Once a security researcher discovers a new strain of malicious software — running a virtual machine on a test-bench — and adds its signature to anti-virus and network monitor blacklists, it's game over. So today's malware devotes enormous energy to figuring out if it's running on a real computer, or inside one of its enemies' virtual worlds.
A presentation from UCSM's professor Giovanni Vigna (who runs the Center for CyberSecurity and Seclab), he's seeing more and more malware that keeps its head down on new infection sites, cautiously probing the operating system to try and determine if it's running on a real computer or if it's a head in a jar, deploying all kinds of tricks to get there.
Ben Rosenbaum and I wrote a Hugo-nominated novella called True Names in which duelling AI superintelligences try to run versions of each other inside virtual environments as part of their overall strategy and tactics.
Every system call is a gamble for the malware.

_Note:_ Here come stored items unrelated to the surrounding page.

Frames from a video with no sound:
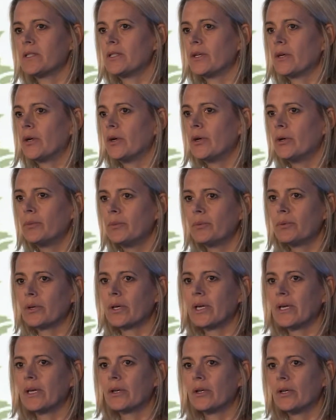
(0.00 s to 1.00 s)
that we've
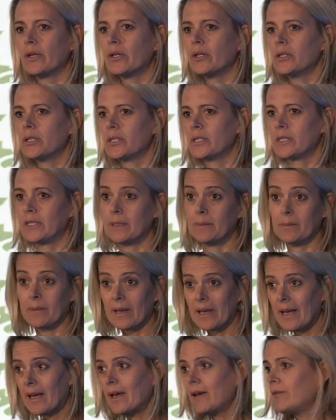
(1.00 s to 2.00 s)
undertaken
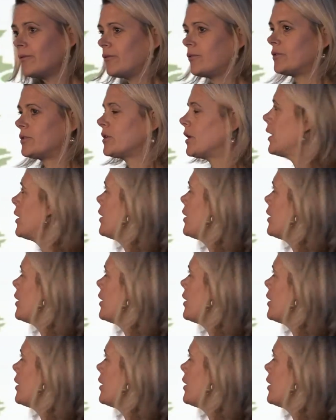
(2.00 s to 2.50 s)
for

Though the compiled binary is far harder to analyse, even when running, than its source code would be, it will still need a good excuse to begin looking up the list of its host system’s running processes – in reality seeking out the presence of known analysis tools that might be watching it. Prof. Vigna’s own Anubis malware analysis software is on the malware-writer’s ‘hit list’.Vigna has also found malware source code that specifically seeks out the user ‘Andy’ in a new environment, as this reflects the name of one of his team in earlier VM battles with malware authors.
Some of this paranoia is contextual – looking up system processes would likely be a red flag in a freeware text editor but merely a routine and expected environment check for a defragger, which would be looking for system elements that may prevent routine system housecleaning.